R is a major competitor to Python for statistics and data analysts. It is used in the social and economic sciences to find cause and effect relationships, compare samples, and create visual reports and graphs.
The language was developed by scientists in the Department of Statistics at the University of Auckland. At first, it was an internal tool, but then it was made available to everyone – it turned out to be very successful.
This is an important point: R is developed by statisticians for statisticians – it already has popular statistical tests, data analysis methods, and convenient graphing tools. Not all popular general-purpose languages have such capabilities.
Before learning the R language, many people start by learning Java. And while studying it, beginners may have some problems. If you get in this situation, you should get Java programming homework help. On special services, you can go through difficult sections with an expert’s help and can continue your study further.
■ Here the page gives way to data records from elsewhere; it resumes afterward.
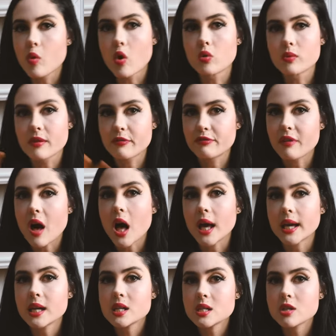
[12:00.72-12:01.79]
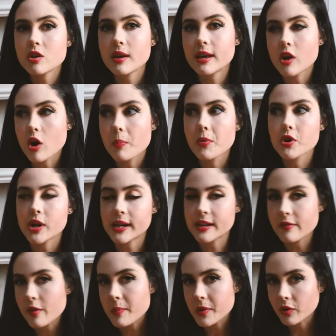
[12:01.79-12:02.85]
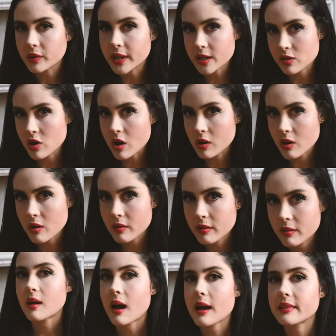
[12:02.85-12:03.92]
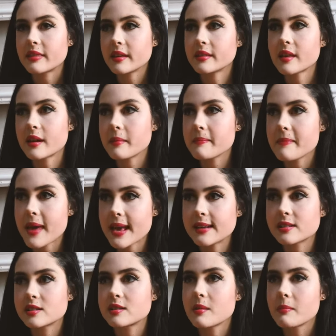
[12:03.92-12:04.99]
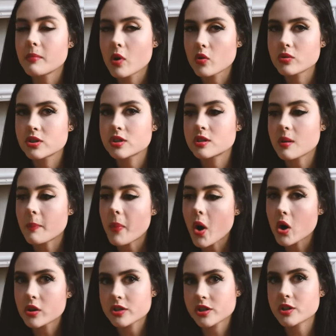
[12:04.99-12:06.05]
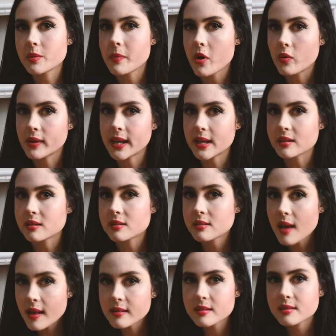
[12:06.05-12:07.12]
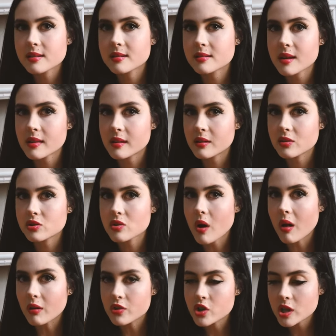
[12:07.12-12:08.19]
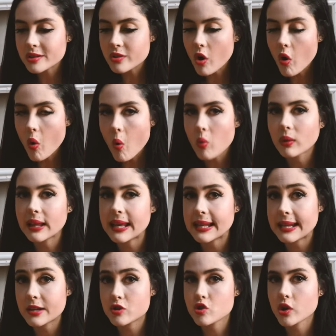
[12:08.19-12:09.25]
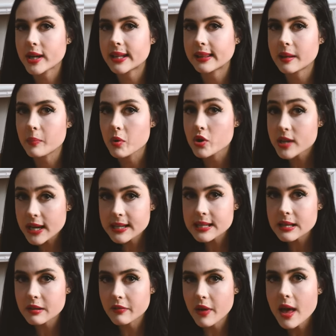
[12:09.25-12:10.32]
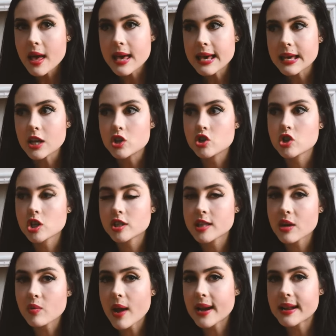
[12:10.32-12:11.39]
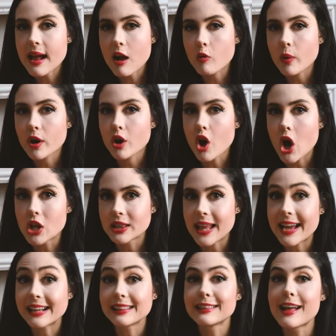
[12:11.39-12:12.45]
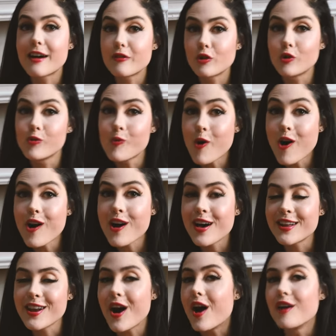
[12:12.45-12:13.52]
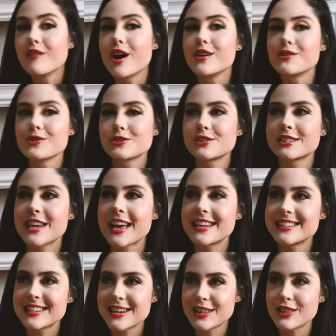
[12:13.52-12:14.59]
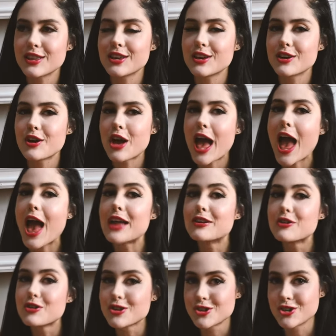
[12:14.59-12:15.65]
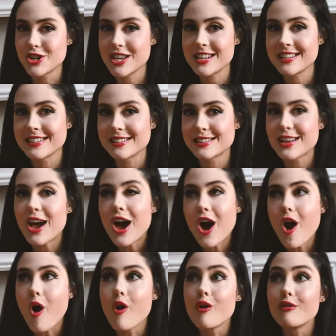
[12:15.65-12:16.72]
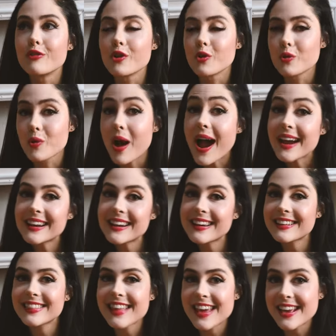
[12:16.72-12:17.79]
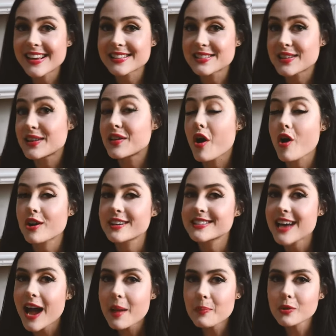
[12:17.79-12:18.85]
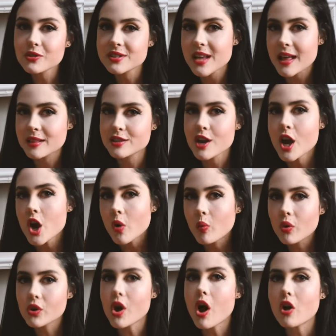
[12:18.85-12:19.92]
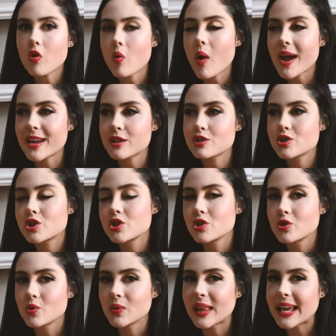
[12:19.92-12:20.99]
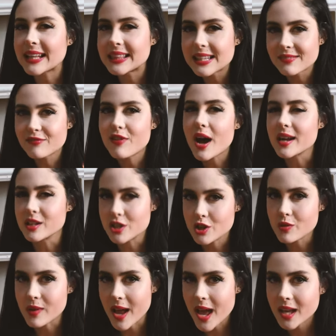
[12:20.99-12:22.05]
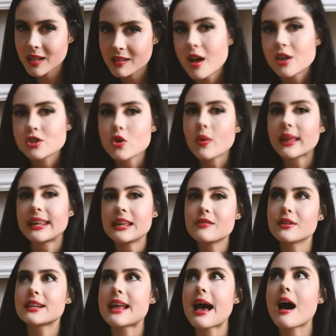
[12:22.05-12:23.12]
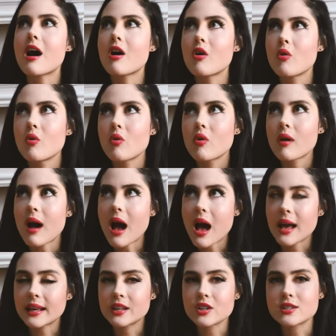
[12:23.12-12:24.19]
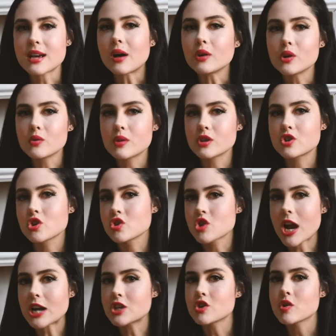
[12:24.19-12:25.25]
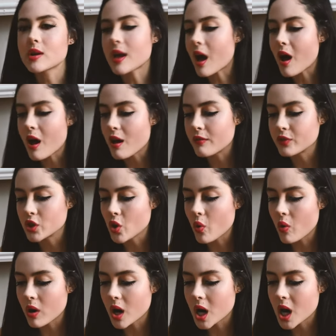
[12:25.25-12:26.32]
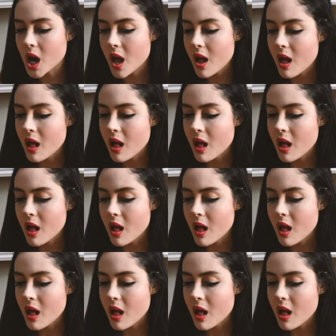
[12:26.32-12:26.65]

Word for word: more refined in our predictive abilities on Earth. I think that it makes the most parsimonious sense to say that astrology is wholly and intricately predictive. It's just that right now we're on level one of understanding the energies overriding things in an archetypal sense. We're not quite to the fine tuning. So even now, I could tell you the trajectory of your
Tips to start your R programming assignment
- Learn graphical user interfaces and interactive tools
In addition to the command line interface, there are graphical user interfaces and interactive tools for R that make doing your assignment easier and more enjoyable. They are available free of charge and are distributed under the free license of the GNU GPL. Here are the most popular ones:
- RStudio development environment. It can be installed on Windows, Linux, and MacOS. RStudio has visual highlighting of the R code, easy navigation through the program text, revision history, sorting tabular data by columns, displaying graphs in a separate window – in general, everything that should be in a normal development environment.
- Jupyter Notebook web interface. It is a notepad application for creating and sharing programs in R and many other languages that allow you to work with data. It is opened in a browser, displaying code and graphics at the same time – pictures, equations.
- The Anaconda distribution is a collection of popular libraries and programs for conveniently working with data in R. By the way, there is also a version for Python, which is conveniently installed from a single file and includes RStudio, the Jupyter Notebook web interface, and many other applications.
- Learn how to process, clean, and transform data for research
For example, let’s say you need to do an assignment where you need to find out the average number of users who downloaded the mobile app for each summer and fall month. R allows you to exclude winter and spring from the schedule and group them by month for further calculations.
- Learn how to conduct statistical tests
Let’s say you need to do an assignment where you should find out if the life expectancy of men and women is different. To do this, you can run a t-test – its results will show if there are statistically significant differences between the data.
- Learn how to perform exploratory analysis
The data must be checked for normality because many statistical methods (for example, the same t-test) require normal distribution in the sources. A normal distribution assumes that most of the data is grouped around the mean, and the rest is much smaller. Such a distribution often occurs in life: there are more people of average height in the world, and there are fewer tall and short people. R has tools for checking normality using graphs and tests, which is very helpful while doing assignments.
Keep our tips in mind before you start doing your R programming assignment. If you have a certain amount of knowledge, you can do your homework much better. Good luck!